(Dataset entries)

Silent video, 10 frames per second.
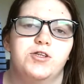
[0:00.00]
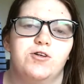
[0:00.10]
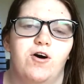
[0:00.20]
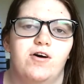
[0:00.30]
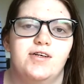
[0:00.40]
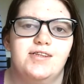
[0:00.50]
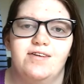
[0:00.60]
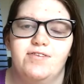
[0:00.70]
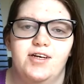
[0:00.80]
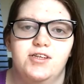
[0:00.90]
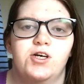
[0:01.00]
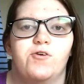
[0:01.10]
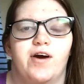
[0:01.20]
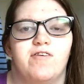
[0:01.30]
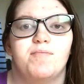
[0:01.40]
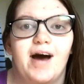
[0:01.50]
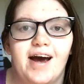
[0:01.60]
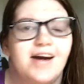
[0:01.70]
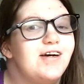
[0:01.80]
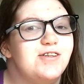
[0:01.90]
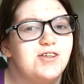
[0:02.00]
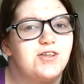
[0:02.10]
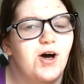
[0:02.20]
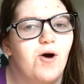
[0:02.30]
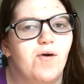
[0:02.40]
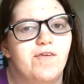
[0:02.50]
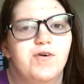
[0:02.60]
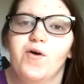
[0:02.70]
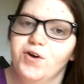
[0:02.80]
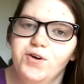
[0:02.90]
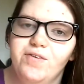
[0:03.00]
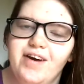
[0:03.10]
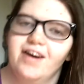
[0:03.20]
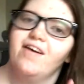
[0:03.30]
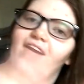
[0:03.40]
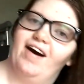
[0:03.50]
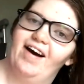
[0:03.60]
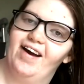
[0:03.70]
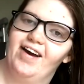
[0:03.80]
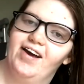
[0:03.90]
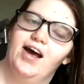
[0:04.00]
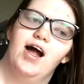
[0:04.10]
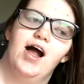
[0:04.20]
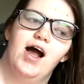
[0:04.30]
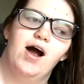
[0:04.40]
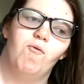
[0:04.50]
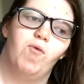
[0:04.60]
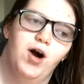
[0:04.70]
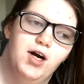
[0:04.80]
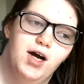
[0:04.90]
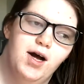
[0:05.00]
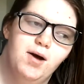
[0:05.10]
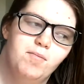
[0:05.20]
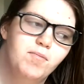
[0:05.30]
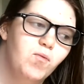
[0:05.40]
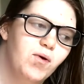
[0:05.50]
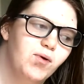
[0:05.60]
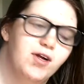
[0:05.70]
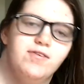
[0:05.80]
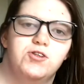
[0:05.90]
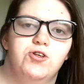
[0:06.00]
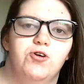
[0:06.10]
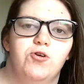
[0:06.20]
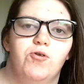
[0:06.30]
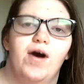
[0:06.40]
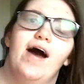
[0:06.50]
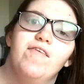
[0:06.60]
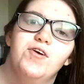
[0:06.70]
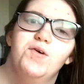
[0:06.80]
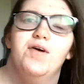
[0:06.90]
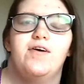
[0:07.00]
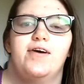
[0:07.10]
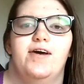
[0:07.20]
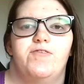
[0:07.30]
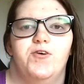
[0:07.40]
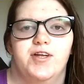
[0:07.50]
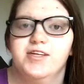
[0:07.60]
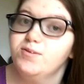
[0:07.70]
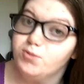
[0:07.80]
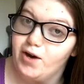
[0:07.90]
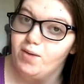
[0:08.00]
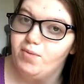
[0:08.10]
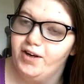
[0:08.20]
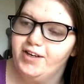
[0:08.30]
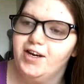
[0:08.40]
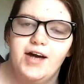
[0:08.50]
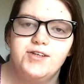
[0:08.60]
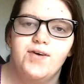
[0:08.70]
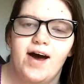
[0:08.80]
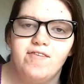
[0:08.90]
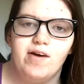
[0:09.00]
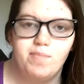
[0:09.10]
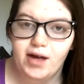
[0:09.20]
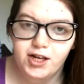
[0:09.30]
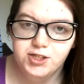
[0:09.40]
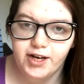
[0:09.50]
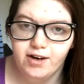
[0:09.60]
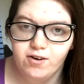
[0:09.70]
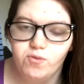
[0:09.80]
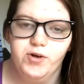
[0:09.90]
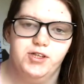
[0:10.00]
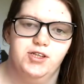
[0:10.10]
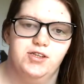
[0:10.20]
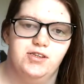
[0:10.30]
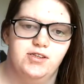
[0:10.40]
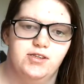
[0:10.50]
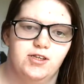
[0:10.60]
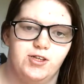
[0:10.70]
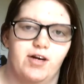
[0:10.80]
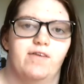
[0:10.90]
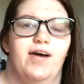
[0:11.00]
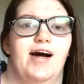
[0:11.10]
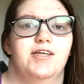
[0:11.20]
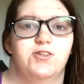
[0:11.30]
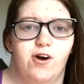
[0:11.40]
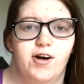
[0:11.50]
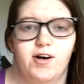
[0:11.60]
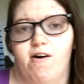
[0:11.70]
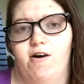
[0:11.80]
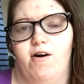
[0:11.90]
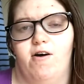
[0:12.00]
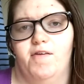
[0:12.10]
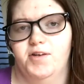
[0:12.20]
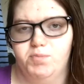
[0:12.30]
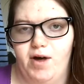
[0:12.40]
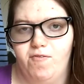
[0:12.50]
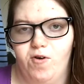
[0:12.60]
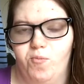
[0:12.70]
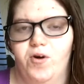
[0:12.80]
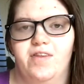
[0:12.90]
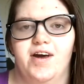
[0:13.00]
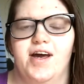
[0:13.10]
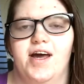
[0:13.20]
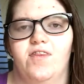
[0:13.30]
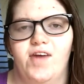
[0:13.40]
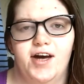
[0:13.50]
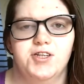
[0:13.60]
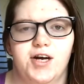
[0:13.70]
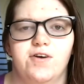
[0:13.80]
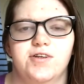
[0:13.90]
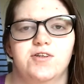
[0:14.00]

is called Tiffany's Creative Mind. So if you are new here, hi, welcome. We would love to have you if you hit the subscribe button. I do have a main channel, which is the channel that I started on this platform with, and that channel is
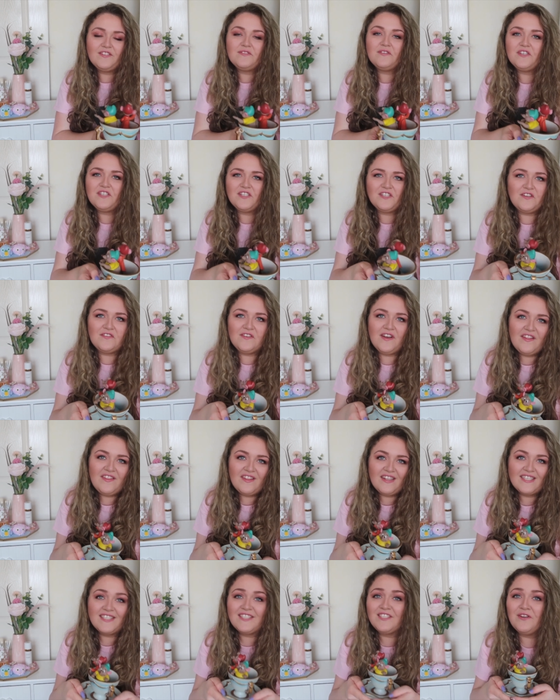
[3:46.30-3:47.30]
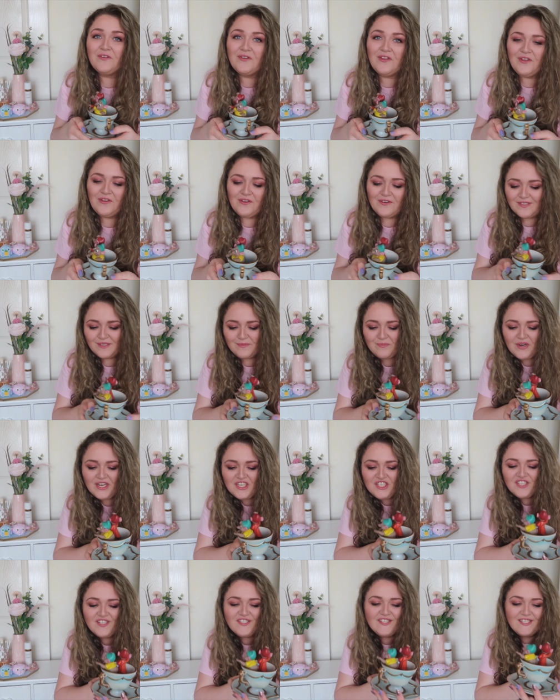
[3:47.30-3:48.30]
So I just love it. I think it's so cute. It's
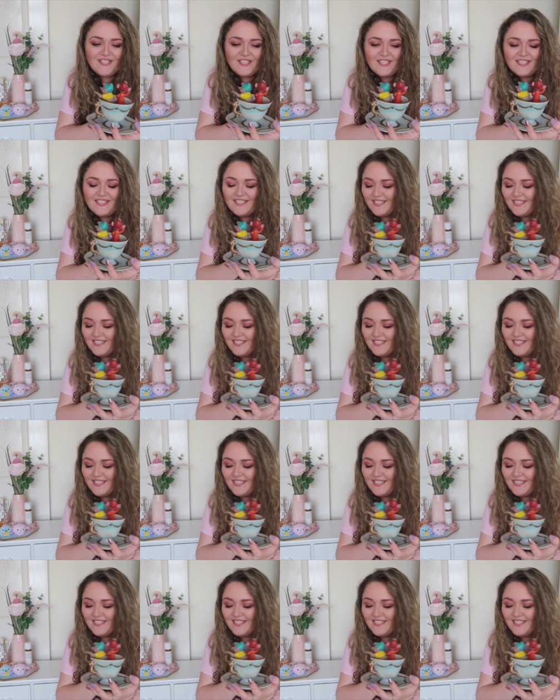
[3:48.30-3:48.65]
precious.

* **What you have to do**
A picture-free version of all the records, repeated exactly, is what to return.

* **Exercise response**
Silent video, 10 frames per second.
[0:00.00]
[0:00.10]
[0:00.20]
[0:00.30]
[0:00.40]
[0:00.50]
[0:00.60]
[0:00.70]
[0:00.80]
[0:00.90]
[0:01.00]
[0:01.10]
[0:01.20]
[0:01.30]
[0:01.40]
[0:01.50]
[0:01.60]
[0:01.70]
[0:01.80]
[0:01.90]
[0:02.00]
[0:02.10]
[0:02.20]
[0:02.30]
[0:02.40]
[0:02.50]
[0:02.60]
[0:02.70]
[0:02.80]
[0:02.90]
[0:03.00]
[0:03.10]
[0:03.20]
[0:03.30]
[0:03.40]
[0:03.50]
[0:03.60]
[0:03.70]
[0:03.80]
[0:03.90]
[0:04.00]
[0:04.10]
[0:04.20]
[0:04.30]
[0:04.40]
[0:04.50]
[0:04.60]
[0:04.70]
[0:04.80]
[0:04.90]
[0:05.00]
[0:05.10]
[0:05.20]
[0:05.30]
[0:05.40]
[0:05.50]
[0:05.60]
[0:05.70]
[0:05.80]
[0:05.90]
[0:06.00]
[0:06.10]
[0:06.20]
[0:06.30]
[0:06.40]
[0:06.50]
[0:06.60]
[0:06.70]
[0:06.80]
[0:06.90]
[0:07.00]
[0:07.10]
[0:07.20]
[0:07.30]
[0:07.40]
[0:07.50]
[0:07.60]
[0:07.70]
[0:07.80]
[0:07.90]
[0:08.00]
[0:08.10]
[0:08.20]
[0:08.30]
[0:08.40]
[0:08.50]
[0:08.60]
[0:08.70]
[0:08.80]
[0:08.90]
[0:09.00]
[0:09.10]
[0:09.20]
[0:09.30]
[0:09.40]
[0:09.50]
[0:09.60]
[0:09.70]
[0:09.80]
[0:09.90]
[0:10.00]
[0:10.10]
[0:10.20]
[0:10.30]
[0:10.40]
[0:10.50]
[0:10.60]
[0:10.70]
[0:10.80]
[0:10.90]
[0:11.00]
[0:11.10]
[0:11.20]
[0:11.30]
[0:11.40]
[0:11.50]
[0:11.60]
[0:11.70]
[0:11.80]
[0:11.90]
[0:12.00]
[0:12.10]
[0:12.20]
[0:12.30]
[0:12.40]
[0:12.50]
[0:12.60]
[0:12.70]
[0:12.80]
[0:12.90]
[0:13.00]
[0:13.10]
[0:13.20]
[0:13.30]
[0:13.40]
[0:13.50]
[0:13.60]
[0:13.70]
[0:13.80]
[0:13.90]
[0:14.00]

is called Tiffany's Creative Mind. So if you are new here, hi, welcome. We would love to have you if you hit the subscribe button. I do have a main channel, which is the channel that I started on this platform with, and that channel is
[3:46.30-3:47.30]
[3:47.30-3:48.30]
So I just love it. I think it's so cute. It's
[3:48.30-3:48.65]
precious.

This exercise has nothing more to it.